Ashford, Middlesex, National Schools 1908. It is interesting that an idyllic scene such as this can sometimes conceal a nasty secret. The postcard below (post dated 1908 on the back) shows the National Schools in Ashford, Middlesex (Ashford is now in the county of Surrey). The school was erected in 1868 and as you can see from the Google Street View, it still survives today as the Ashford Church of England Primary School. It has been enlarged but the original buildings survive. The postcard shows a group of girls on the left and boys on the right. On the left of the girls is a woman, probably a teacher. Behind the girls is a man. He may well be the schoolmaster, Cyril Neaves. Neaves was convicted in September 1909 of a vicious beating of a pupil at the school and was fined five pounds - quite a lot of money back then. The story was reported nationally and was even discussed in the Houses of Parliament (NB, the Hansard website OCR has got Neaves' name wrong). The Sheffield Evening Telegraph for 7th September 1909 reported the case as follows:

SCHOOLMASTER FINED
Heavy Penalty on Charge of Assault.
A Boy's Punishment.
For an alleged assault on Albert Darling, aged 10, one of his pupils, Cyril Neaves, the headmaster of Ashford (Middlesex) National Schools was fined £5 yesterday.
According to the evidence the headmaster, on August 30th, placed the boy over a desk, where he was held by an assistant master, and thrashed him with a cane until it broke in two.
The boy, who lives at Park Road, Ashford, told the Bench that the headmaster asked him to bring his drawing, and, after looking at it, said: "Stand aside and I will deal with you in a minute." He was flogged for about five minutes. He cried from the pain, and when he sat down the headmaster said, "I'll give you some more if you don't sit still."
Mrs Darling said that her son was covered with bruises, and his flesh was red and inflamed, "almost like jelly". She counted thirteen marks on his body. She had complained to the headmaster before about thrashing the boy, and he then said that he would serve him the same tomorrow if he would not do his work.
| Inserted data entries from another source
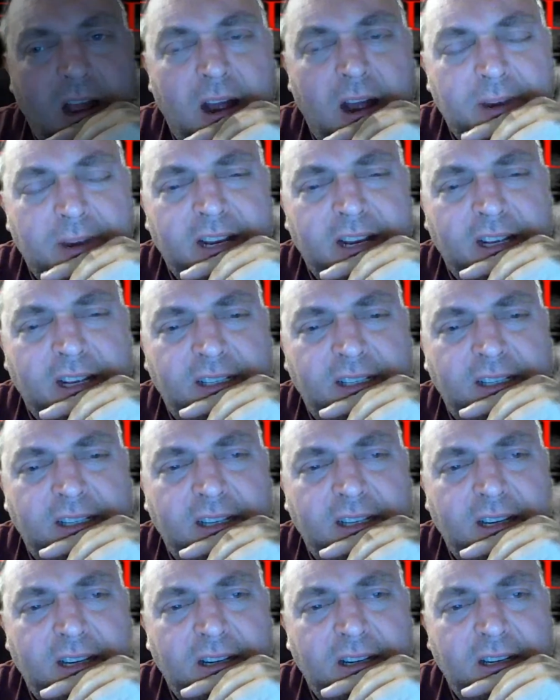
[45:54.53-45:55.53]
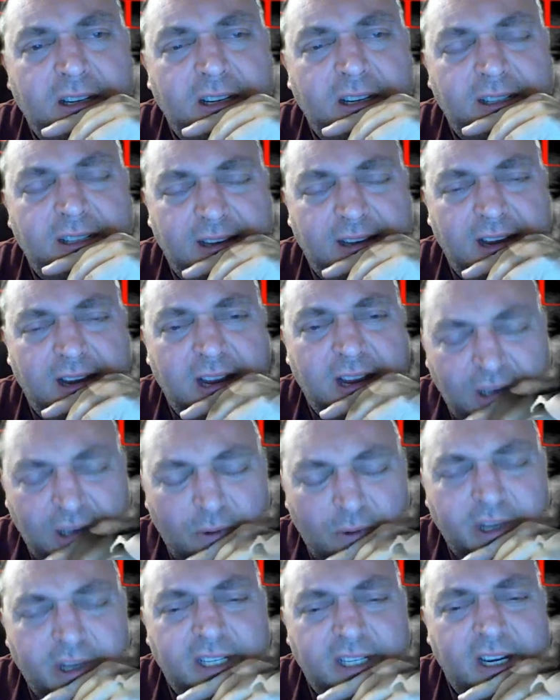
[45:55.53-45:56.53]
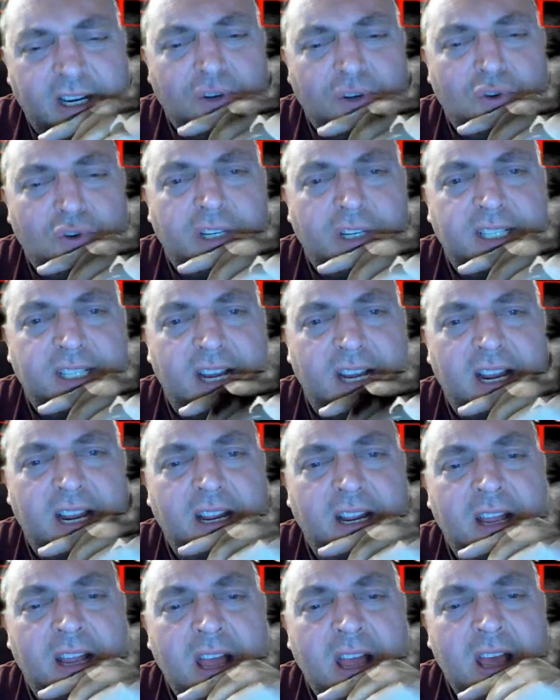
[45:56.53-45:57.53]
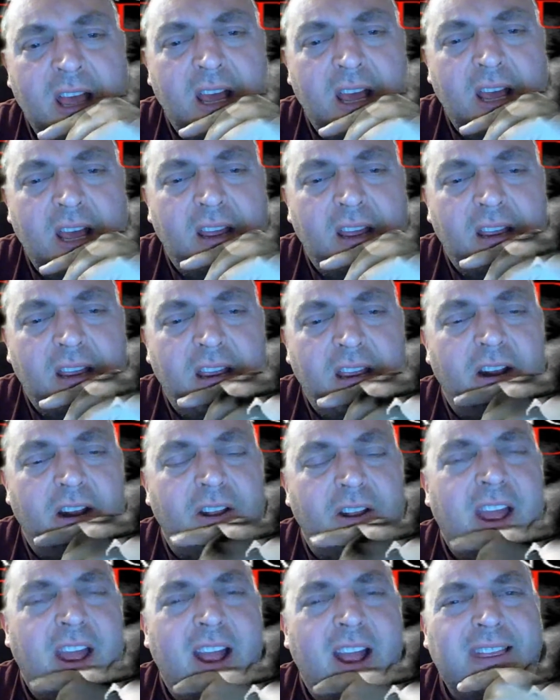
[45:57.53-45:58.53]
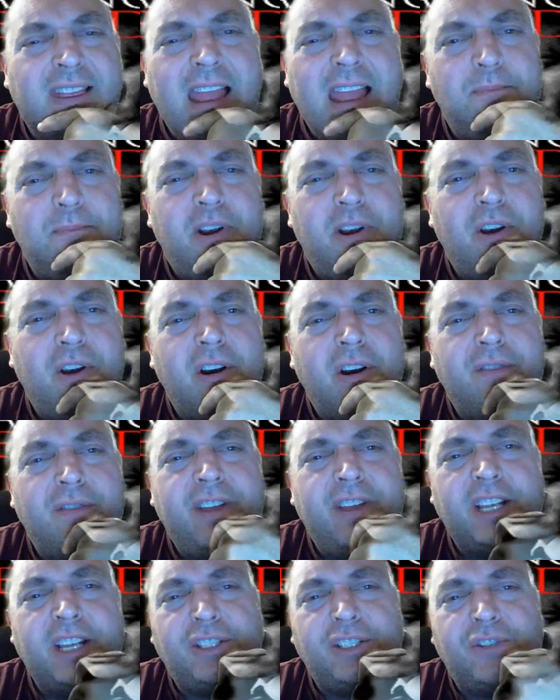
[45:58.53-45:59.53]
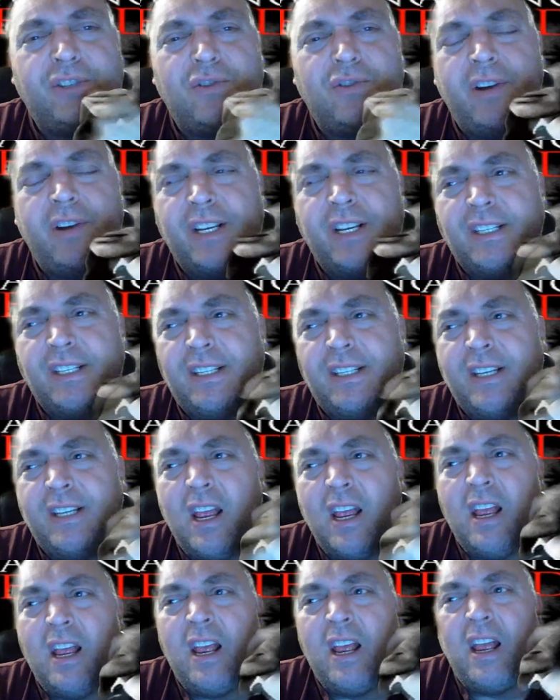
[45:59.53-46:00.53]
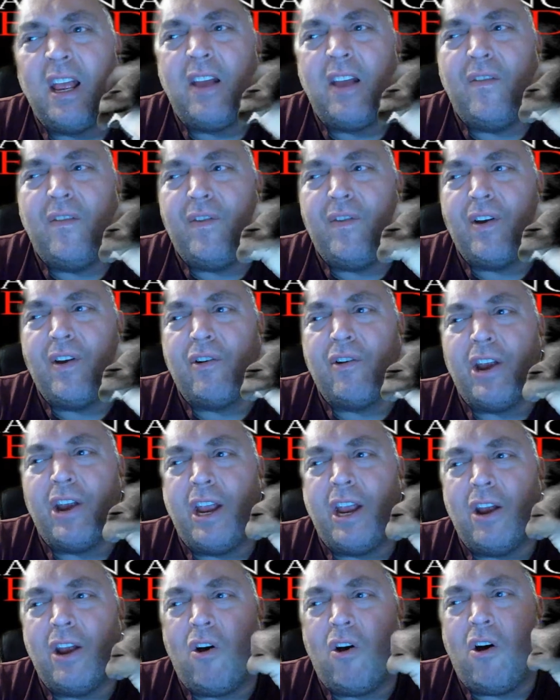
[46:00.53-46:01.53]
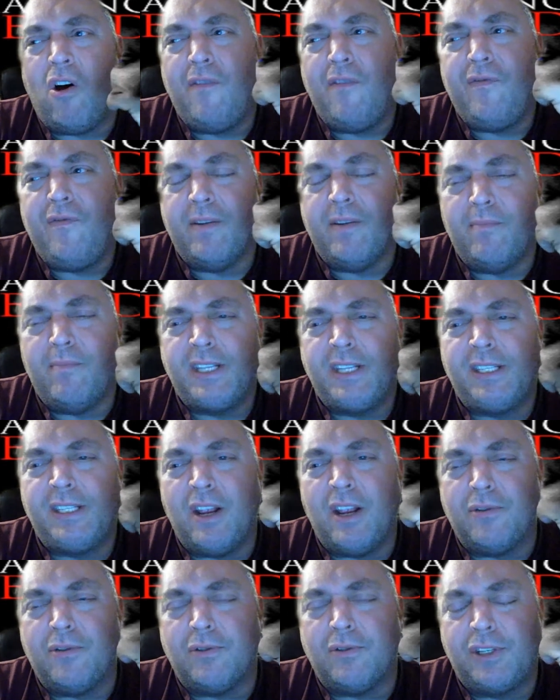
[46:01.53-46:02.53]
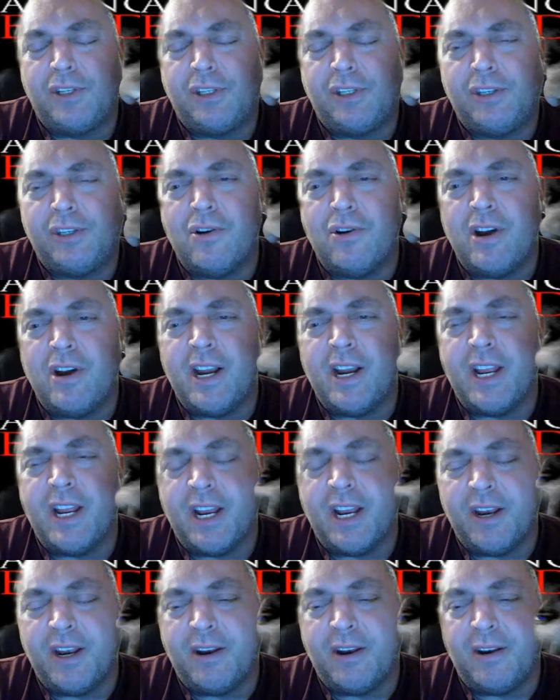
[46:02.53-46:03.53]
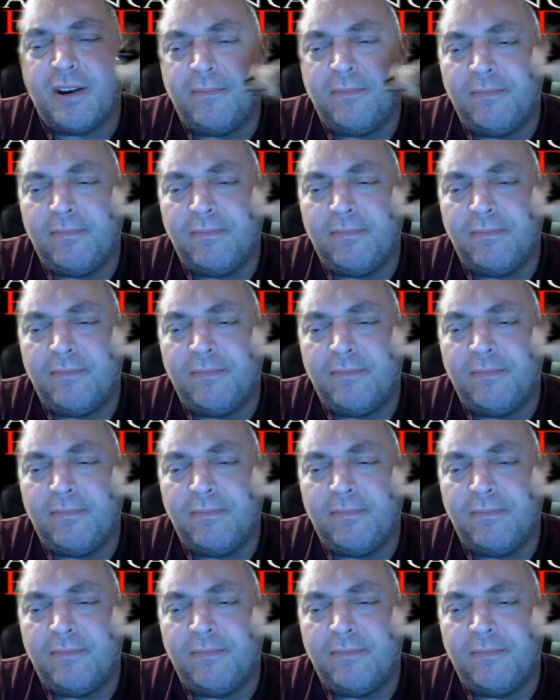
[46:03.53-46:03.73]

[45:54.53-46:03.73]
mean it's always interesting, that period of history is very often misunderstood and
The defendant denied, in his evidence, that he struck the boy more than four times. When he called him out he loitered, shuffled his feet, and muttered under his breath. The witness gave him two strokes of the cane, and as he muttered again he gave him two more.
The bench unanimously decided to impose the maximum penalty.


It is possible that Neaves is the man in the photo and that poor Albert Darling may be one of the boys. A sorry tale.